Wer hier genau hinhört, der hört: Zukunftsmusik. Nicht nur das Hämmern, Scheppern oder die Bauarbeiter, die sich zurufen, wo der verflixte Hammer gerade wieder hängt.

Hamburg. Man hört Unerhörtes. Man hört mit etwas Fantasie, wie ein einzigartiges Jahrhundertbauwerk entsteht. Was es von sich erzählt, über diejenigen, die das visionäre Kulturprojekt erdacht, und über jene, die es beschlossen haben. Um sich von der himmelhohen Größe der Elbphilharmonie in der HafenCity überwältigen zu lassen, gibt es wohl keinen besseren Standpunkt als mittenmang auf der Sandtorhafenklappbrücke, die vom Sandtorkai zum Konzerthaus-Rohling führt.

Bis zur feierlichen Eröffnung, die für Mai 2012 geplant ist, sollten Sie eigentlich in regelmäßigen Abständen hier vorbeischauen, morgens, tagsüber und abends, um mitzuerleben, wie die gläserne Welle auf ihrem Backsteinfundament in die Höhe wächst.
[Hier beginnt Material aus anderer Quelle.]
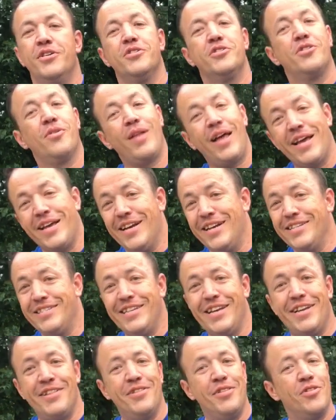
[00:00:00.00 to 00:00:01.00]
So like I
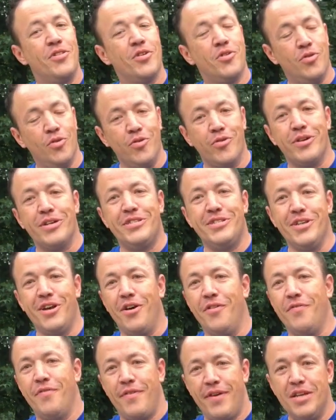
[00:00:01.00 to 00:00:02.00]
said, the cooler
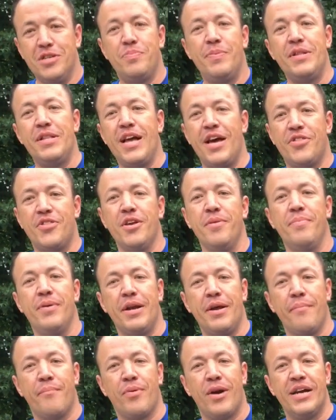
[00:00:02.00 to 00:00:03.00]
itself has been nothing but
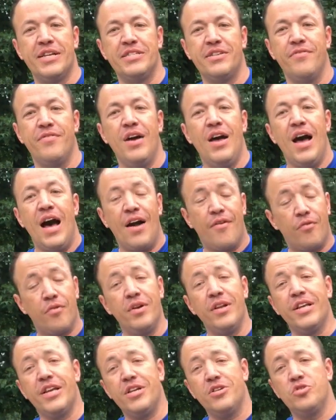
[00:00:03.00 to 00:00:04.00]
impressive. I've
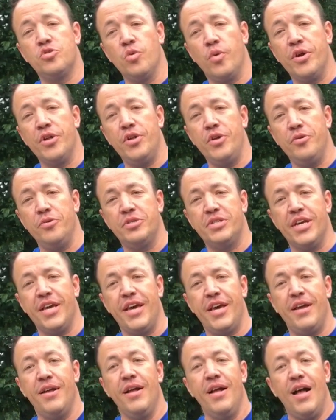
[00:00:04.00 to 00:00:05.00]
really enjoyed using
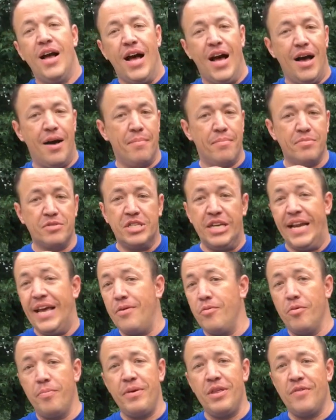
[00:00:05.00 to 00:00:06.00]
it. Um, today
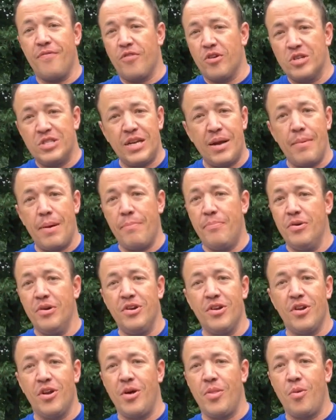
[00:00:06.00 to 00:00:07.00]
will be the first time I'm
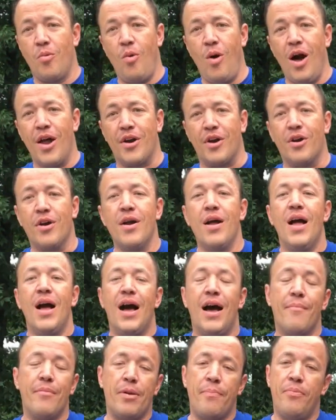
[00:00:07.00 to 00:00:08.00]
putting it on the water.
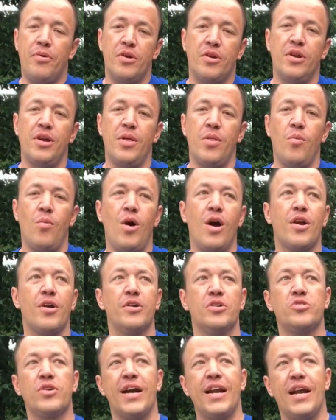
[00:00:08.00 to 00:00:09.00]
I'm gonna put it on the
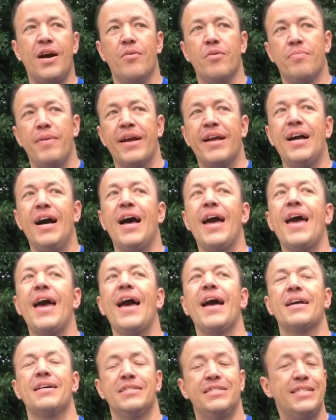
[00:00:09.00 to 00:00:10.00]
water, try it out with my
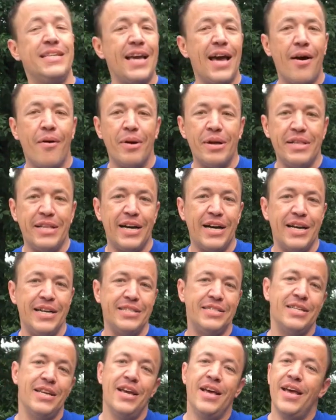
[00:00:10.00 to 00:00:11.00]
kayak, see how it
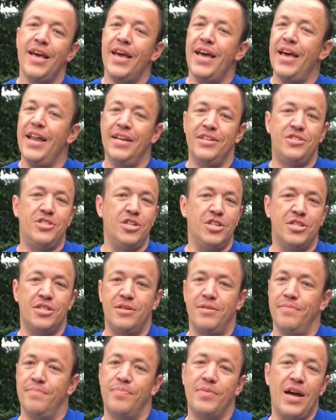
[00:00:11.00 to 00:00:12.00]
does, and it's just,
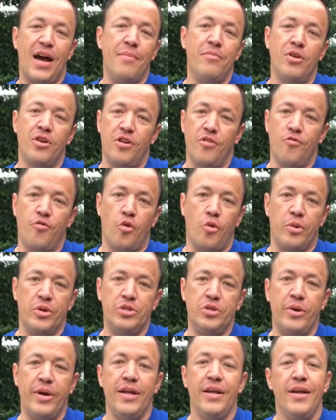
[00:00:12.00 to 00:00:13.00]
I'm looking forward
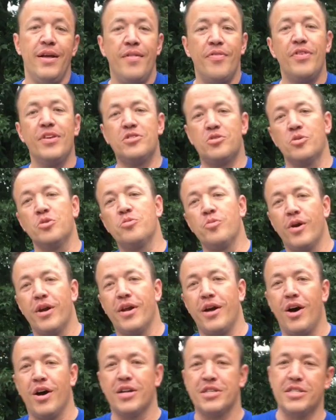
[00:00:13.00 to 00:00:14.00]
to it. This was one,
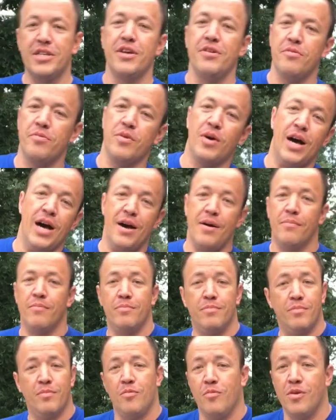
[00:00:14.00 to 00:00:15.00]
honestly, um,
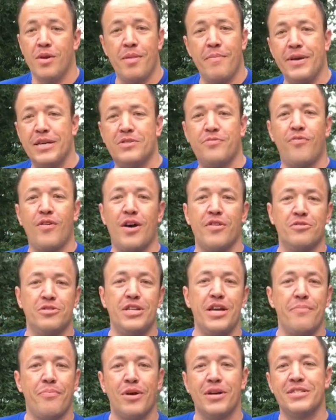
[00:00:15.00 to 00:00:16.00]
one of the best Father's
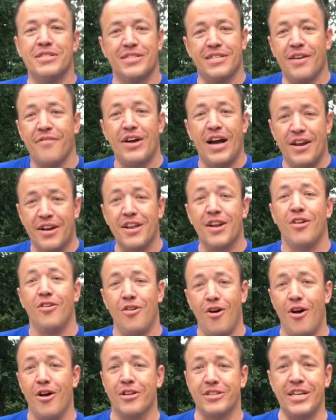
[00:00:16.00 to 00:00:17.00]
Day presents I've gotten in a
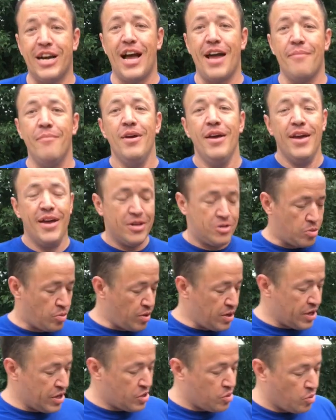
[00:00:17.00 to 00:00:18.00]
long time. It's
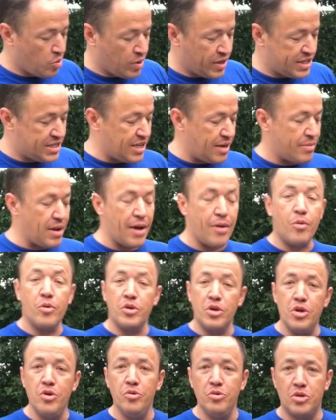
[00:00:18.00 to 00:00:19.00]
really cool, it's something I will
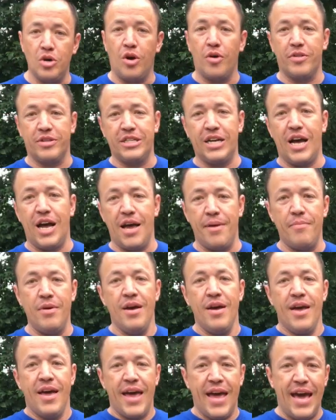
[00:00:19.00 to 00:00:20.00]
use all the time,
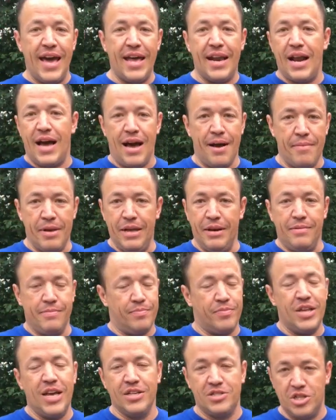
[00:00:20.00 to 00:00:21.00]
and I mean,
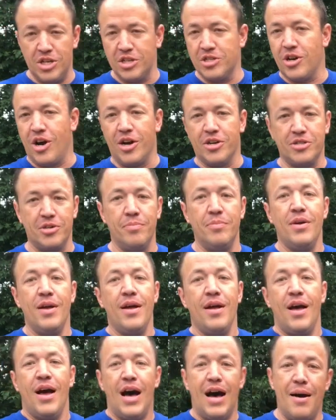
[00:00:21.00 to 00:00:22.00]
it's just awesome.
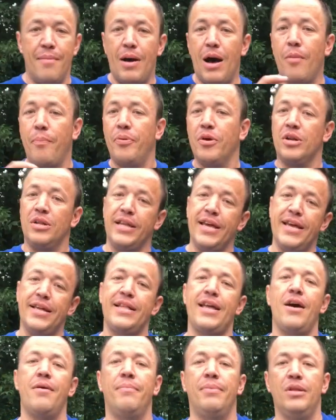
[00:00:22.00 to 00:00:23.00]
Um, I'll put a link
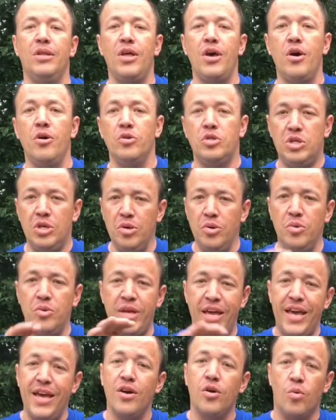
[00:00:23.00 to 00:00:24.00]
down below to
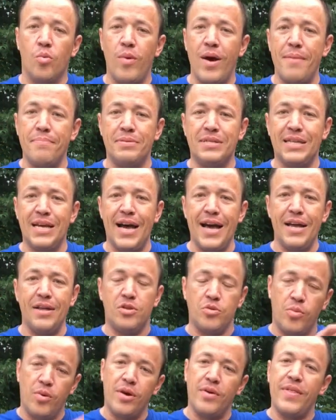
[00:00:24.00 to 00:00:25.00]
the Engel
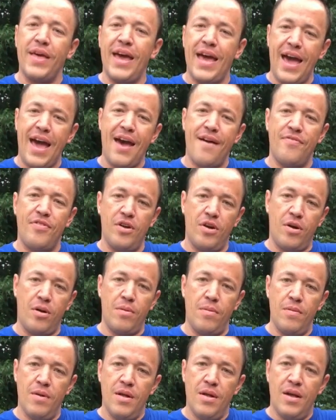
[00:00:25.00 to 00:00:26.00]
website where they have their
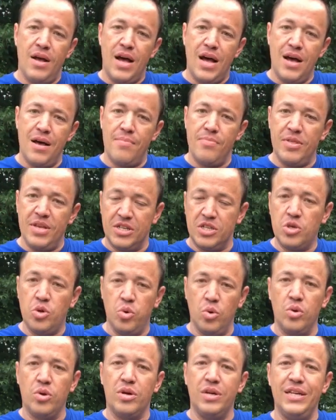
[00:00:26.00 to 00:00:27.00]
um, this
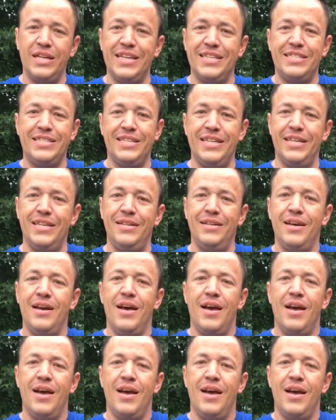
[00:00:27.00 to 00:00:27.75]
cooler listed.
Denn auch das Gebäude wird je nach Besuchszeit ganz unterschiedlich wirken.

In der Frühphase der Planung hieß es, die Spitze dieser Architektur-Welle, die auf dem historischen Kaispeicher A an prominenter Steller der HafenCity thront, werde so hoch, dass man sie vom Westufer der Außenalster sehen kann. Damals war das ein interessantes Detail, vor allem aber unglaublich weit weg. Heute ist es vorstell- und irgendwann tatsächlich überprüfbar. Doch schon jetzt, im faszinierend unfertigen Zustand, wirkt der Gebäude-Rohling kolossal. Respekt fordernd und stolz, könnte man loben. Andere schimpfen das Projekt größenwahnsinnig, elitär, überteuert, eitel, unnötig. Man hört aus dieser Richtung - als dissonanzenreichen Kontrapunkt zur offiziellen Euphorie - die Kritik an den bisherigen Kostenexplosionen. Dazu kommt der schale Nachklang von Politikerreden, die immer wieder Ausflüchte für eigene und fremde Rechen- und Planungsfehler fanden. Ebenso vernehmbar sind die Scharmützel hinter den Kulissen der hiesigen Musikbranche, bei denen es um Macht- und Marktanteile geht. Harmonie im klassischen Sinne klingt anders, auf dieser Baustelle gibt es ebenfalls noch viel zu tun.

Doch bis das alles geschafft, abgerechnet und geklärt ist, können Sie sich, ans Geländer gelehnt, vorstellen, wie es durch den Eingangsbereich über die Rolltreppe in Richtung Plaza geht. Wie die Atmosphäre und der Panorama-Ausblick dort sein werden, bevor es hinaufgeht in den Großen Saal, der hoffentlich so gut klingen wird, dass man als Konzertgänger am liebsten seinen zweiten Wohnsitz dort hätte. Und falls es trotz alledem hapern sollte mit der nötigen Vorstellungskraft, bleibt immer noch die Möglichkeit, das "Mediascope" neben der Infotafel zu nutzen, als Ausblick auf eine hochmusikalische Zukunft. Denn durch dieses Fernrohr in die Zukunft sehen Sie schon jetzt, was jetzt noch nicht zu sehen ist.

Kultur

Sandtorhafenklappbrücke, zwischen Sandtorkai und Elbphilharmonie, 20547 Hamburg

www.elbphilharmonie.de

ÖPNV: mit der S-Bahn bis Jungfernstieg, dann mit der Buslinie 3 vom Rathausmarkt zur Haltestelle Magellan-Terrassen;

U 3, Haltestelle Baumwall

Geeignet für alle, die der Elbphilharmonie beim Großwerden zusehen und - hören wollen.